On Thu, Jun 12, 2003 at 01:43:40PM -0700, Jody Cleveland wrote:
> Hello,
>
> I've got a site I spider using swish-e. There are certain portions of
> their pages they don't want spidered. For a site I've got local on that
> machine, I just ad a <!-- Swishcommand noindex --> before the chunk I
> don't want indexed. Then I pick up again with <!-- Swishcommand index
> -->. That doesn't seem to work when spidering. This person is putting
> those tags before and after certain links in pages they don't want
> spidered. Is there a different line I should have her put in there?
When in doubt... test!
moseley(at)not-real.bumby:~/apache$ GET http://localhost/apache/noindex.html
<html>
<head><title>noindex</title></head>
<body>
indexthisword
<!-- Swishcommand noindex -->
butnotthisword
<!-- Swishcommand index -->
thisisok
</body>
</html>
moseley@bumby:~/apache$ swish-e -S http -i
http://localhost/apache/noindex.html -T indexed_words -v0
Adding:[1:swishdefault(1)] 'noindex' Pos:2 Stuct:0x7 ( HEAD TITLE FILE )
Adding:[1:swishdefault(1)] 'indexthisword' Pos:5 Stuct:0x9 ( BODY FILE )
Adding:[1:swishdefault(1)] 'thisisok' Pos:6 Stuct:0x9 ( BODY FILE )

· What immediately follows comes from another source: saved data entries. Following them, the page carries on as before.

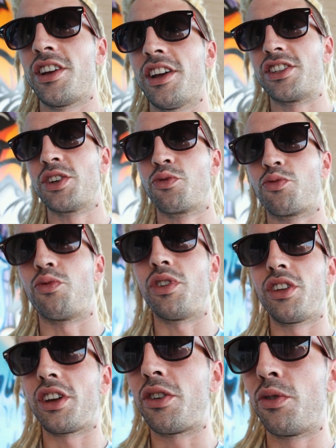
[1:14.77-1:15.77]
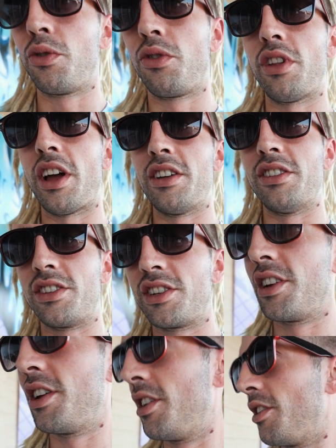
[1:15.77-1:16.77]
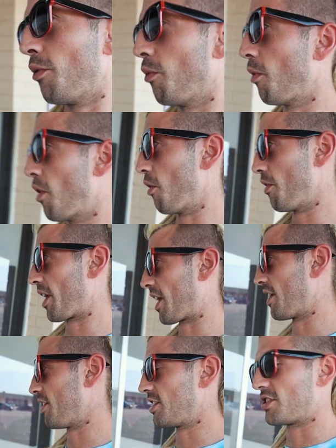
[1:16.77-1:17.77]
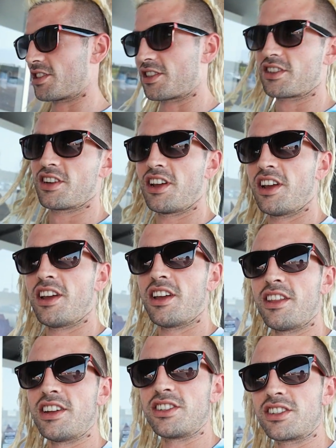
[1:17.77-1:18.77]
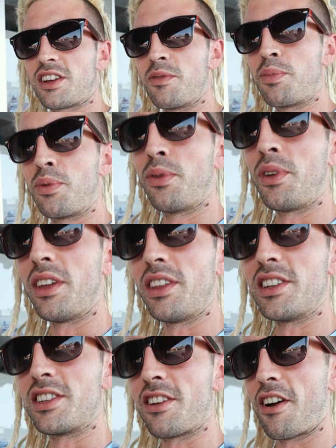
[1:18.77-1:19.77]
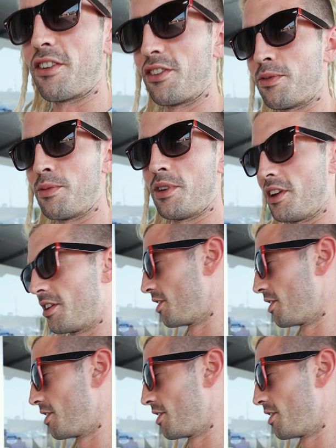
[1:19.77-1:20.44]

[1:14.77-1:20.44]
It's a really cool lens. Whoa, that just completely startled me.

moseley(at)not-real.bumby:~/apache$ /usr/local/lib/swish-e/spider.pl default http://localhost/apache/noindex.html | swish-e -S prog -i stdin -T indexed_words -v0
/usr/local/lib/swish-e/spider.pl: Reading parameters from 'default'
Summary for: http://localhost/apache/noindex.html
Total Bytes: 163 (163.0/sec)
Total Docs: 1 (1.0/sec)
Unique URLs: 1 (1.0/sec)
Adding:[1:swishdefault(1)] 'noindex' Pos:2 Stuct:0x7 ( HEAD TITLE FILE )
Adding:[1:swishdefault(1)] 'indexthisword' Pos:5 Stuct:0x9 ( BODY FILE )
Adding:[1:swishdefault(1)] 'thisisok' Pos:6 Stuct:0x9 ( BODY FILE )
Humm -- I think the word position needs to be incremented. Otherwise
you could get a phrase match across that comment....
--
Bill Moseley
moseley@hank.org
Received on Thu Jun 12 23:35:28 2003